*Material for this task*:
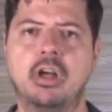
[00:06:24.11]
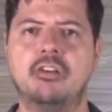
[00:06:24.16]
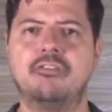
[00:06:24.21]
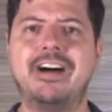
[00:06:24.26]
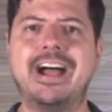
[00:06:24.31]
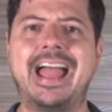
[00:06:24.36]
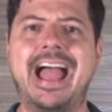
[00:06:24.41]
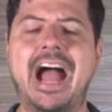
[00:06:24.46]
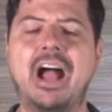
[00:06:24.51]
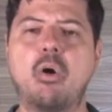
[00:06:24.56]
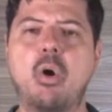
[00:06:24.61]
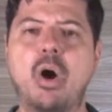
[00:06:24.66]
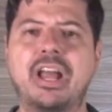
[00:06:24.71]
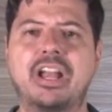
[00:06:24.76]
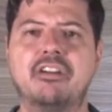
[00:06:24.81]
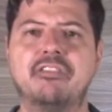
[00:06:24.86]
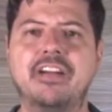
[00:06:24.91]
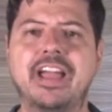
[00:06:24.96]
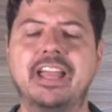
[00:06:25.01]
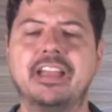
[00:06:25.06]
Vai,
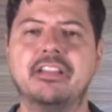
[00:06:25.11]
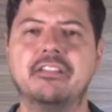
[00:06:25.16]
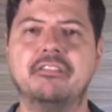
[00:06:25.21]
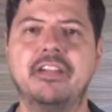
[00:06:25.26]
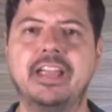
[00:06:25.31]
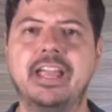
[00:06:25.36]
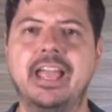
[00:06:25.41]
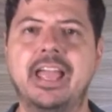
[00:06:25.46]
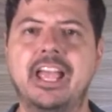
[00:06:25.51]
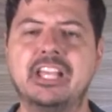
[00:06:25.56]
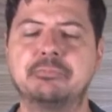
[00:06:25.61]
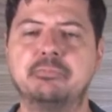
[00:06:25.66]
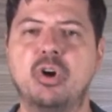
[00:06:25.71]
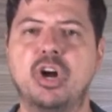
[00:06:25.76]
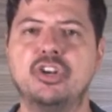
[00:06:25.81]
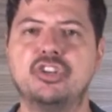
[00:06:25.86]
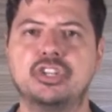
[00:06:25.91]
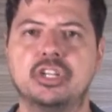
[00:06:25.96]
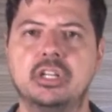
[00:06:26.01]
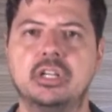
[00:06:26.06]
agora, vem, vem,
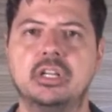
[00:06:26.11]
responde.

*Required action*: In your reply, please set down exactly the lines from the one containing "[00:06:25.26]" through the end of the records, with the pictures left out.

*Task solution*:
[00:06:25.26]
[00:06:25.31]
[00:06:25.36]
[00:06:25.41]
[00:06:25.46]
[00:06:25.51]
[00:06:25.56]
[00:06:25.61]
[00:06:25.66]
[00:06:25.71]
[00:06:25.76]
[00:06:25.81]
[00:06:25.86]
[00:06:25.91]
[00:06:25.96]
[00:06:26.01]
[00:06:26.06]
agora, vem, vem,
[00:06:26.11]
responde.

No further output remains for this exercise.